### EXERCISE GOAL
Set down the whole listing verbatim.

*** RECORDS PROVIDED Section Begins ***

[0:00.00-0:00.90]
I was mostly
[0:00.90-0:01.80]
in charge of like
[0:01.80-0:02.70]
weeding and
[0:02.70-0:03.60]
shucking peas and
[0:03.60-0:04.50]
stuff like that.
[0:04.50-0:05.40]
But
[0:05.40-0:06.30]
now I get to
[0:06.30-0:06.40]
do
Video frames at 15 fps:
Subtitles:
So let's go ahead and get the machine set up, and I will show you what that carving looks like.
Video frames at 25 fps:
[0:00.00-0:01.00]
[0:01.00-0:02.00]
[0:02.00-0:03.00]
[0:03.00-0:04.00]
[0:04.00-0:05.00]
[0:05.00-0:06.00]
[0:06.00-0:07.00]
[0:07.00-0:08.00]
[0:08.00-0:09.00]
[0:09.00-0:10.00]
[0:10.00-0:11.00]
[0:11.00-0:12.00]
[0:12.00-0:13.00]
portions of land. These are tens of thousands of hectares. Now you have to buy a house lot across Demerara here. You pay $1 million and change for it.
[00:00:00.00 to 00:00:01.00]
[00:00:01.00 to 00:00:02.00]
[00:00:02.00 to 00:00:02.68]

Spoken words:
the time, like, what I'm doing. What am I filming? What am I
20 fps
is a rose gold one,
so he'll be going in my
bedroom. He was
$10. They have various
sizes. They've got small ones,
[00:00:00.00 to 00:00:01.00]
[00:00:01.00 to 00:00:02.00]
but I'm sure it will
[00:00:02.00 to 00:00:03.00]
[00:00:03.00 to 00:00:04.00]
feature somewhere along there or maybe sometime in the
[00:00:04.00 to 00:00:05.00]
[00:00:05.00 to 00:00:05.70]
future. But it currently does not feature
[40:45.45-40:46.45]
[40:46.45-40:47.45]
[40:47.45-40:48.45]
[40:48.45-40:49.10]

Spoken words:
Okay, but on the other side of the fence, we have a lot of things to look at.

*** RECORDS PROVIDED Section Ends ***

### RESULT FOR THIS EXERCISE
[0:00.00-0:00.90]
I was mostly
[0:00.90-0:01.80]
in charge of like
[0:01.80-0:02.70]
weeding and
[0:02.70-0:03.60]
shucking peas and
[0:03.60-0:04.50]
stuff like that.
[0:04.50-0:05.40]
But
[0:05.40-0:06.30]
now I get to
[0:06.30-0:06.40]
do
Video frames at 15 fps:
Subtitles:
So let's go ahead and get the machine set up, and I will show you what that carving looks like.
Video frames at 25 fps:
[0:00.00-0:01.00]
[0:01.00-0:02.00]
[0:02.00-0:03.00]
[0:03.00-0:04.00]
[0:04.00-0:05.00]
[0:05.00-0:06.00]
[0:06.00-0:07.00]
[0:07.00-0:08.00]
[0:08.00-0:09.00]
[0:09.00-0:10.00]
[0:10.00-0:11.00]
[0:11.00-0:12.00]
[0:12.00-0:13.00]
portions of land. These are tens of thousands of hectares. Now you have to buy a house lot across Demerara here. You pay $1 million and change for it.
[00:00:00.00 to 00:00:01.00]
[00:00:01.00 to 00:00:02.00]
[00:00:02.00 to 00:00:02.68]

Spoken words:
the time, like, what I'm doing. What am I filming? What am I
20 fps
is a rose gold one,
so he'll be going in my
bedroom. He was
$10. They have various
sizes. They've got small ones,
[00:00:00.00 to 00:00:01.00]
[00:00:01.00 to 00:00:02.00]
but I'm sure it will
[00:00:02.00 to 00:00:03.00]
[00:00:03.00 to 00:00:04.00]
feature somewhere along there or maybe sometime in the
[00:00:04.00 to 00:00:05.00]
[00:00:05.00 to 00:00:05.70]
future. But it currently does not feature
[40:45.45-40:46.45]
[40:46.45-40:47.45]
[40:47.45-40:48.45]
[40:48.45-40:49.10]

Spoken words:
Okay, but on the other side of the fence, we have a lot of things to look at.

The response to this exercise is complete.